# INPUT DATA
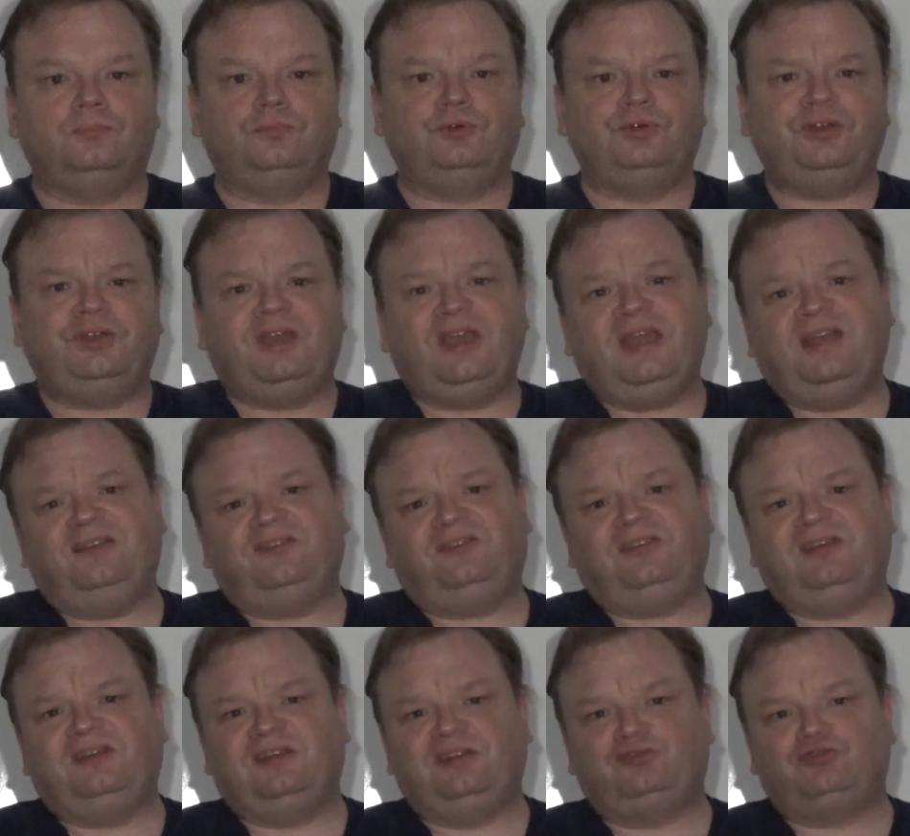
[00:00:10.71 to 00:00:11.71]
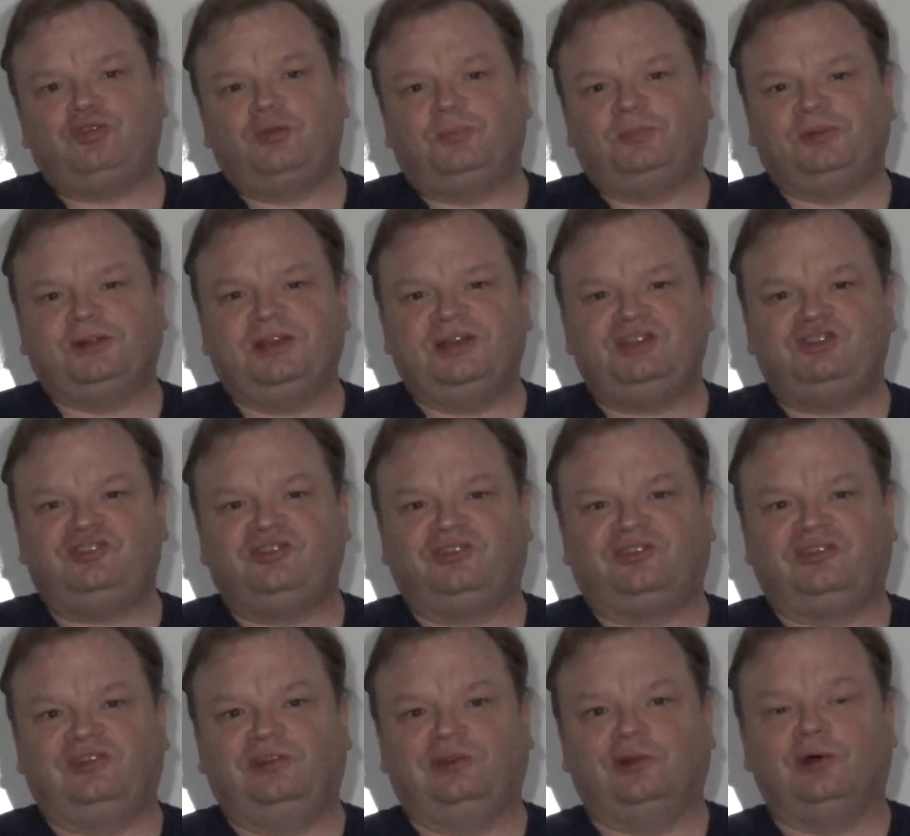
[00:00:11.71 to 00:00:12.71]
Well, you can't say that Triple H
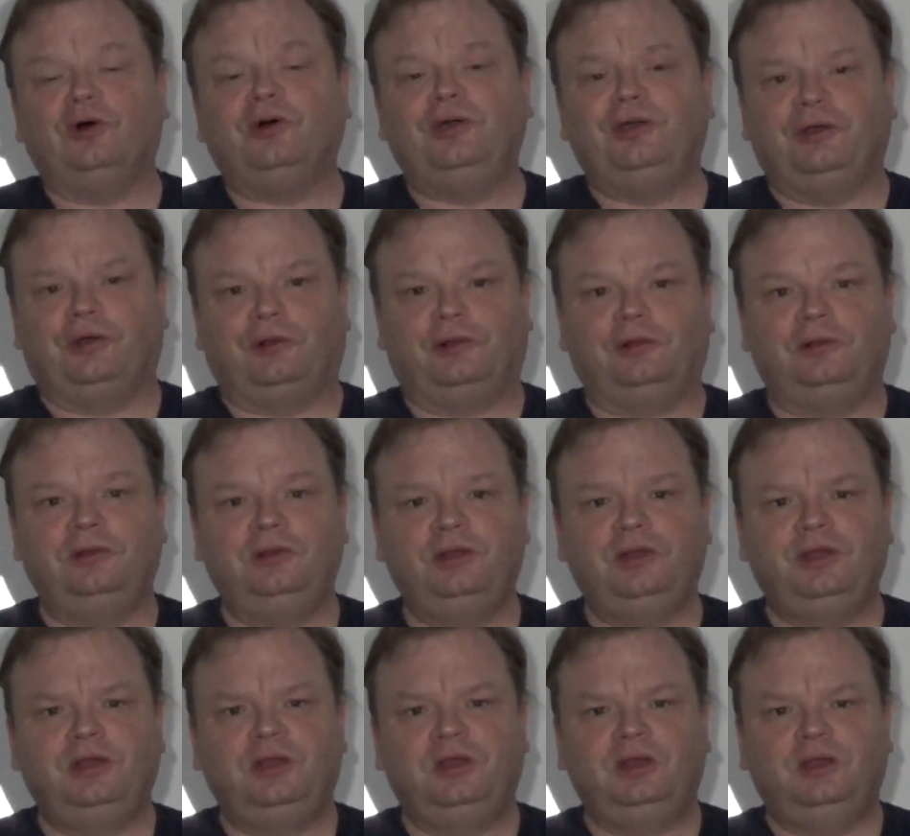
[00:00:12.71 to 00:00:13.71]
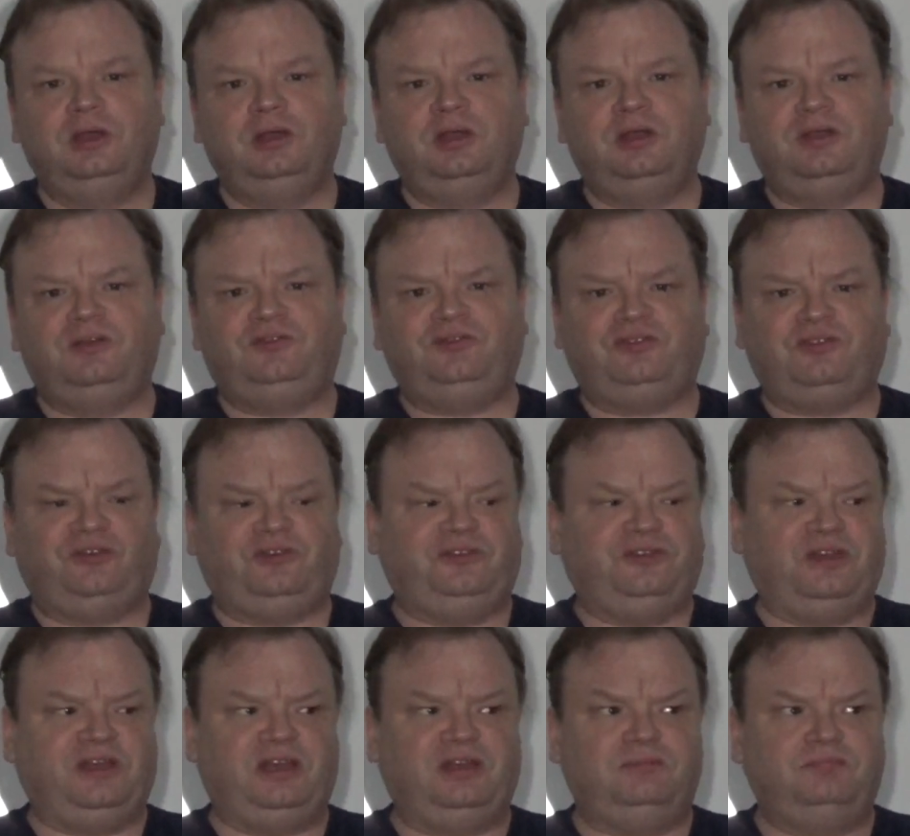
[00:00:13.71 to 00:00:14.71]
isn't loyal. It's just
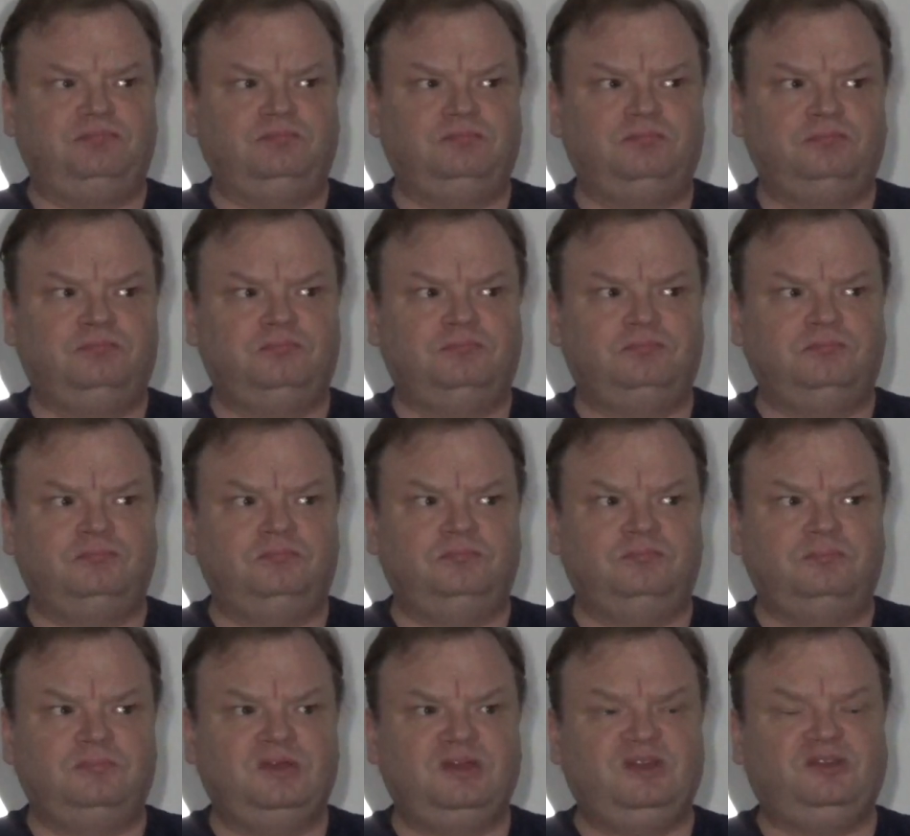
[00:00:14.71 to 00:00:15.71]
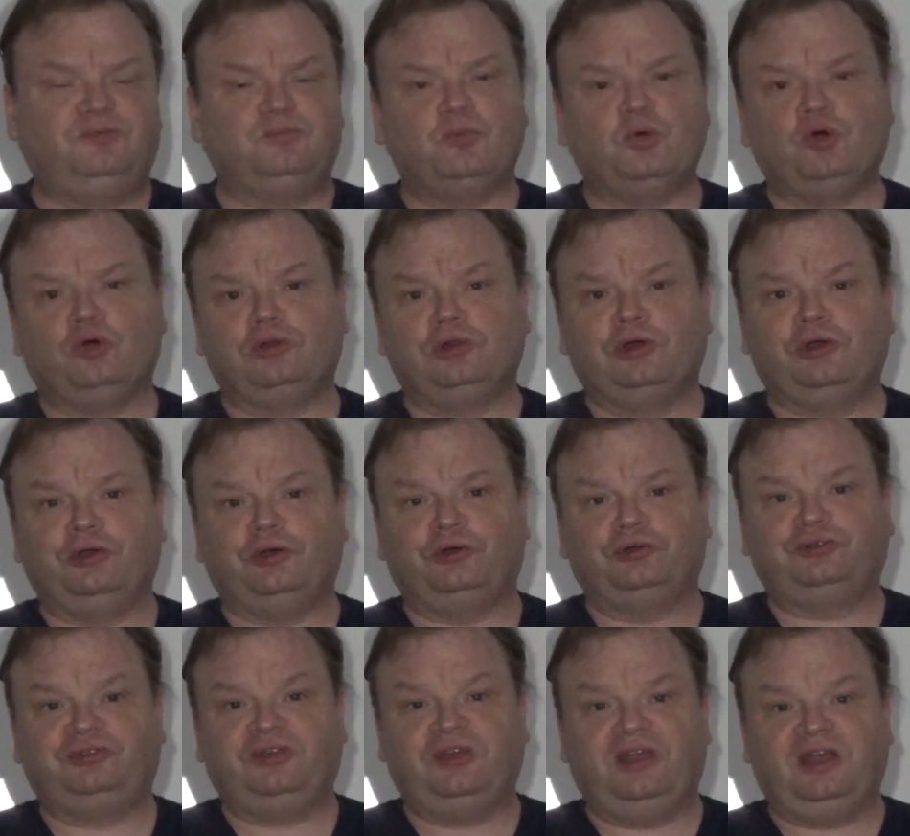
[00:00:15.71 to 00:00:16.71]
that he's more loyal
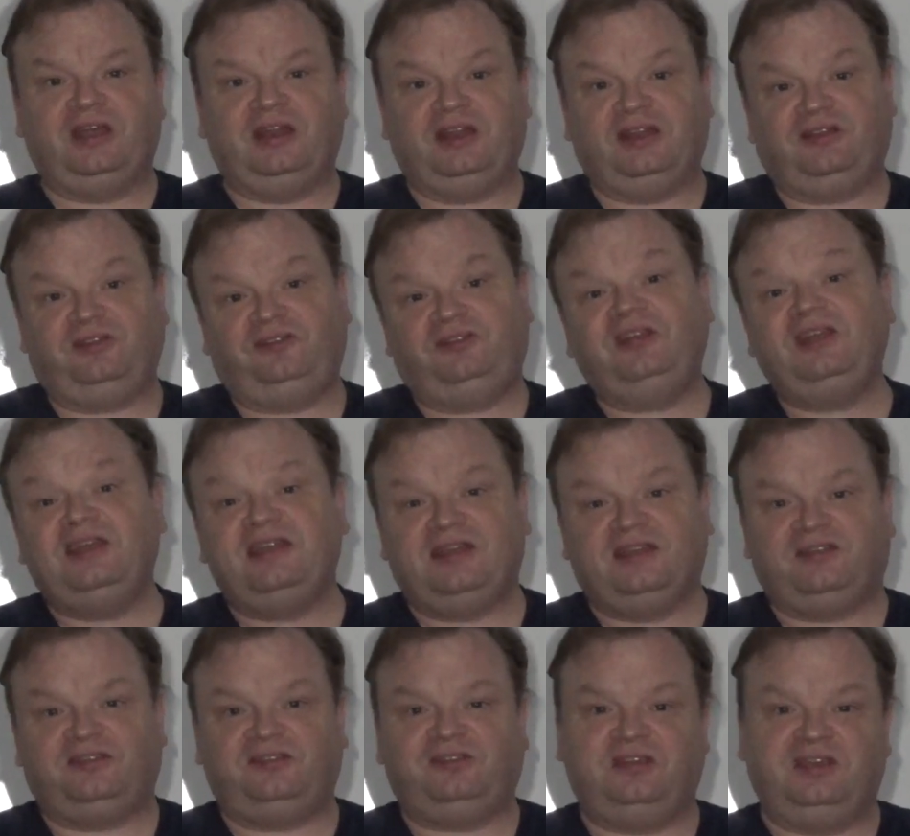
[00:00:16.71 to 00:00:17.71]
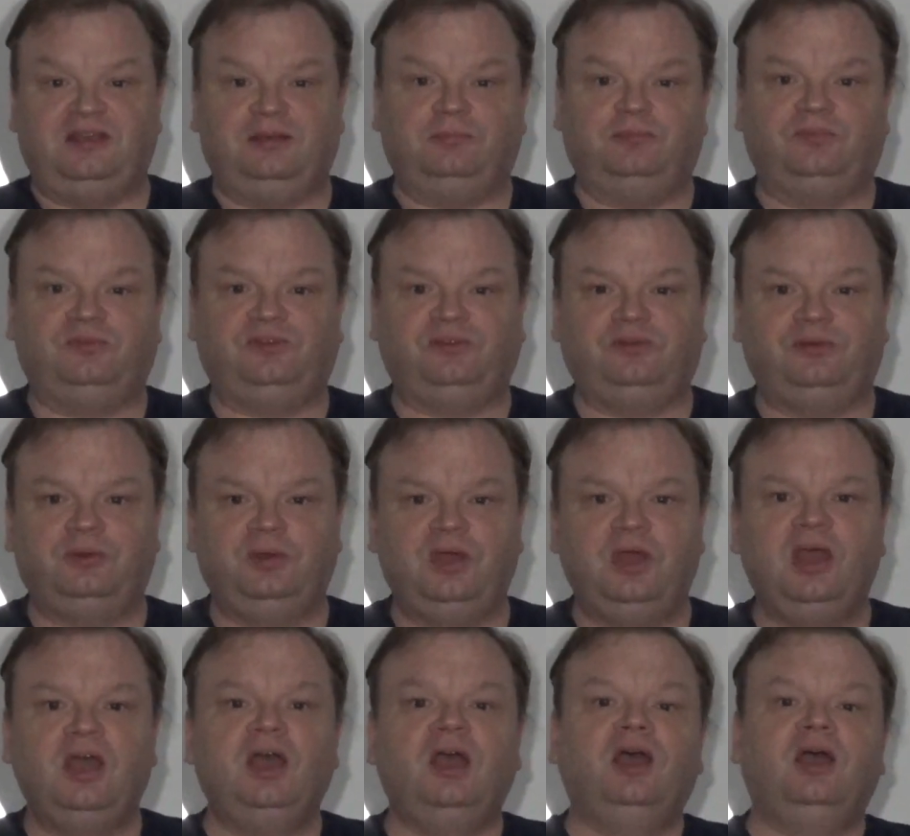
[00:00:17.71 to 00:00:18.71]
to NXT, it seems.
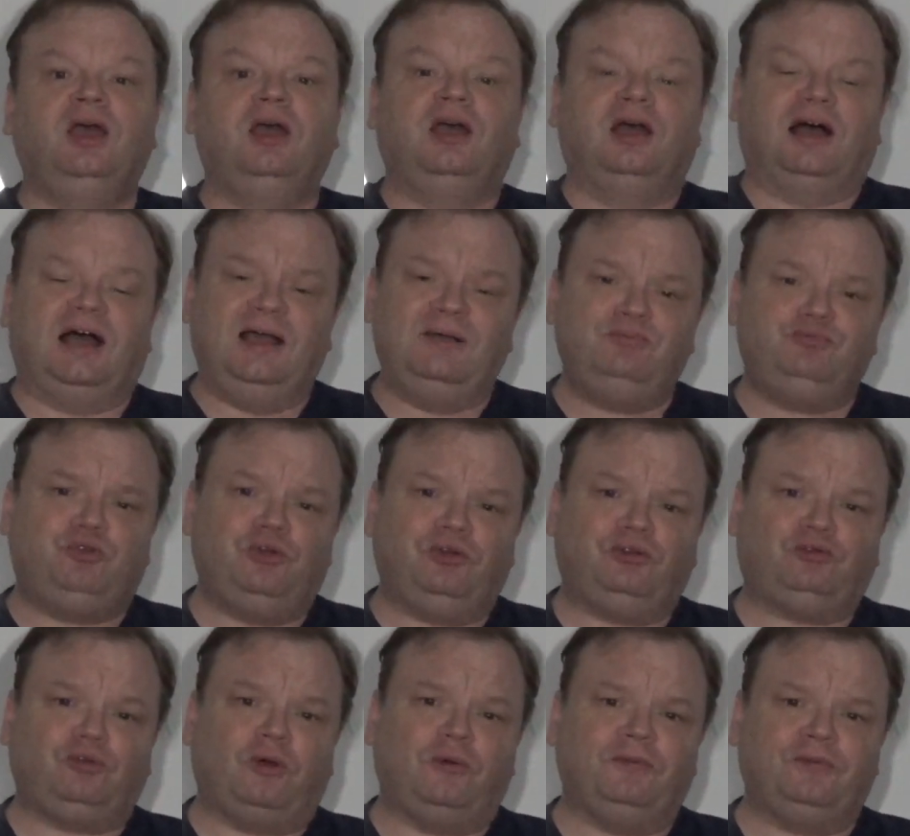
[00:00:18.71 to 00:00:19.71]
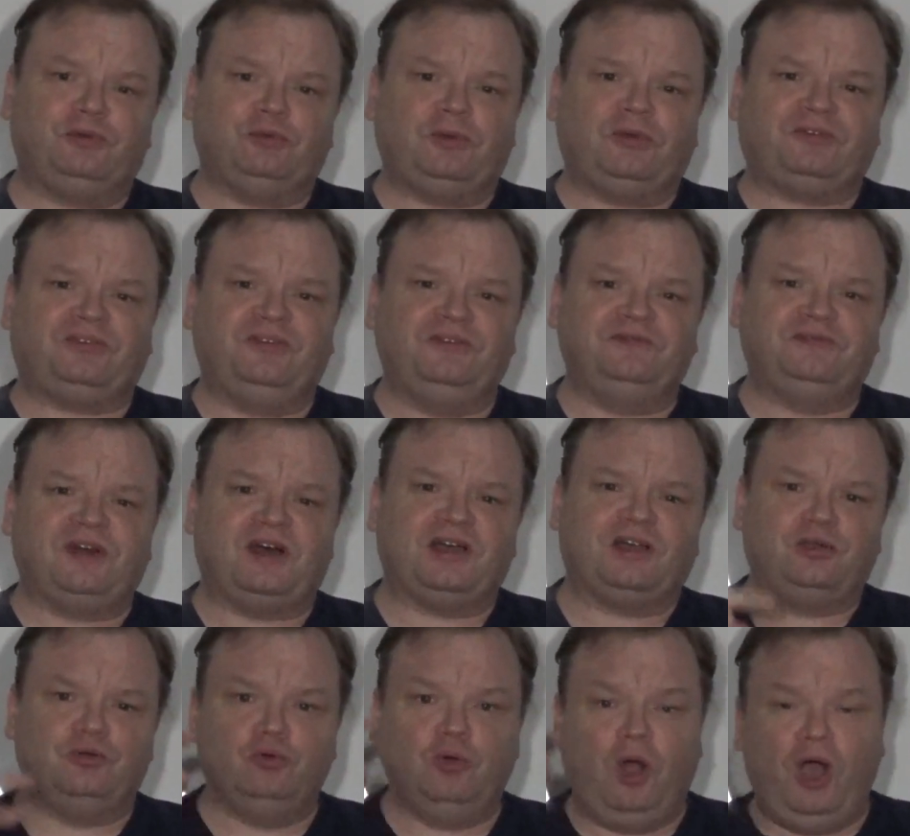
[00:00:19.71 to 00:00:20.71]
I'm Chris Wolvie with the Wrestling Vlog,
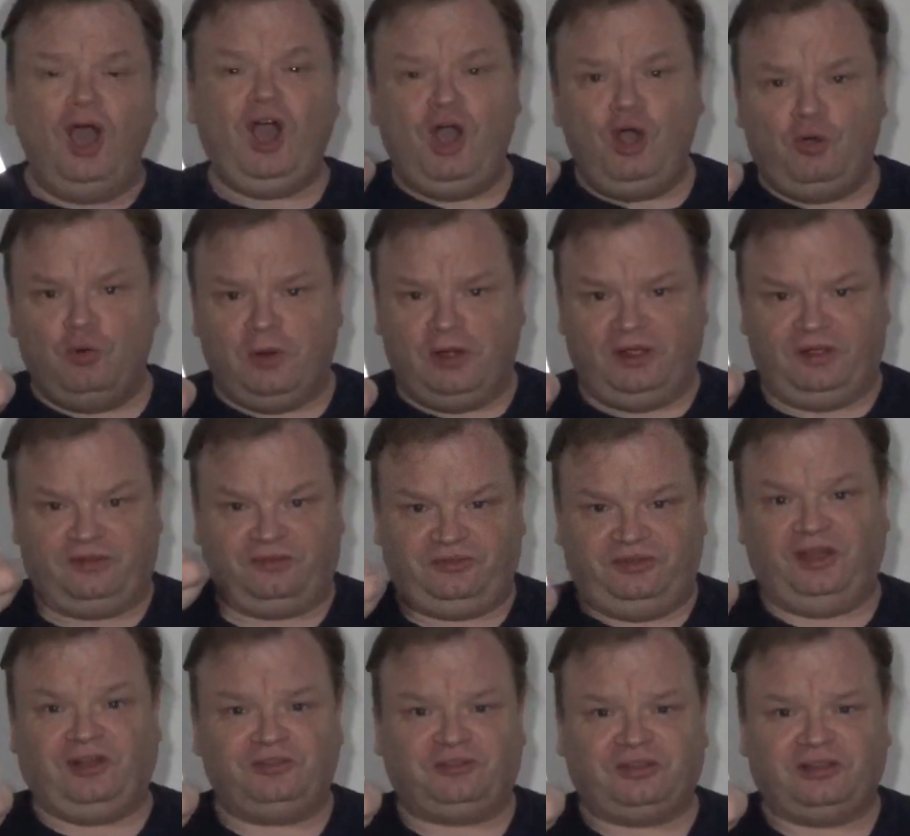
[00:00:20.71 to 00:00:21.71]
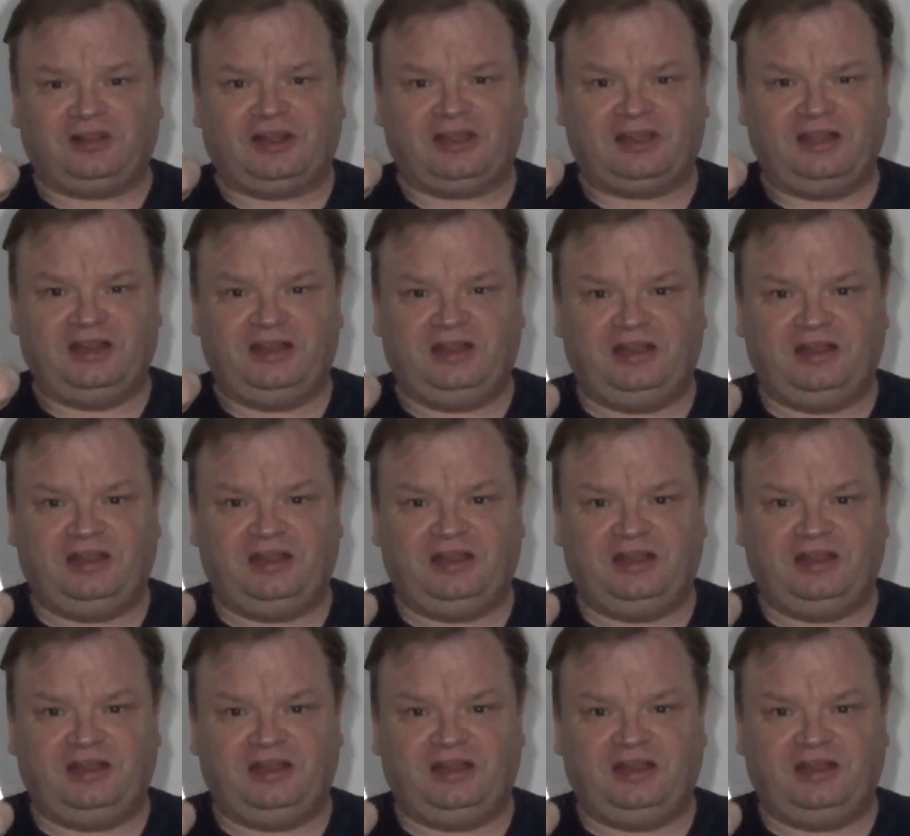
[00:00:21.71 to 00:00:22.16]
who always tells it like it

# TASK TO COMPLETE
Start to finish, write out the data above exactly, omitting all pictures.

# TASK RESPONSE
[00:00:10.71 to 00:00:11.71]
[00:00:11.71 to 00:00:12.71]
Well, you can't say that Triple H
[00:00:12.71 to 00:00:13.71]
[00:00:13.71 to 00:00:14.71]
isn't loyal. It's just
[00:00:14.71 to 00:00:15.71]
[00:00:15.71 to 00:00:16.71]
that he's more loyal
[00:00:16.71 to 00:00:17.71]
[00:00:17.71 to 00:00:18.71]
to NXT, it seems.
[00:00:18.71 to 00:00:19.71]
[00:00:19.71 to 00:00:20.71]
I'm Chris Wolvie with the Wrestling Vlog,
[00:00:20.71 to 00:00:21.71]
[00:00:21.71 to 00:00:22.16]
who always tells it like it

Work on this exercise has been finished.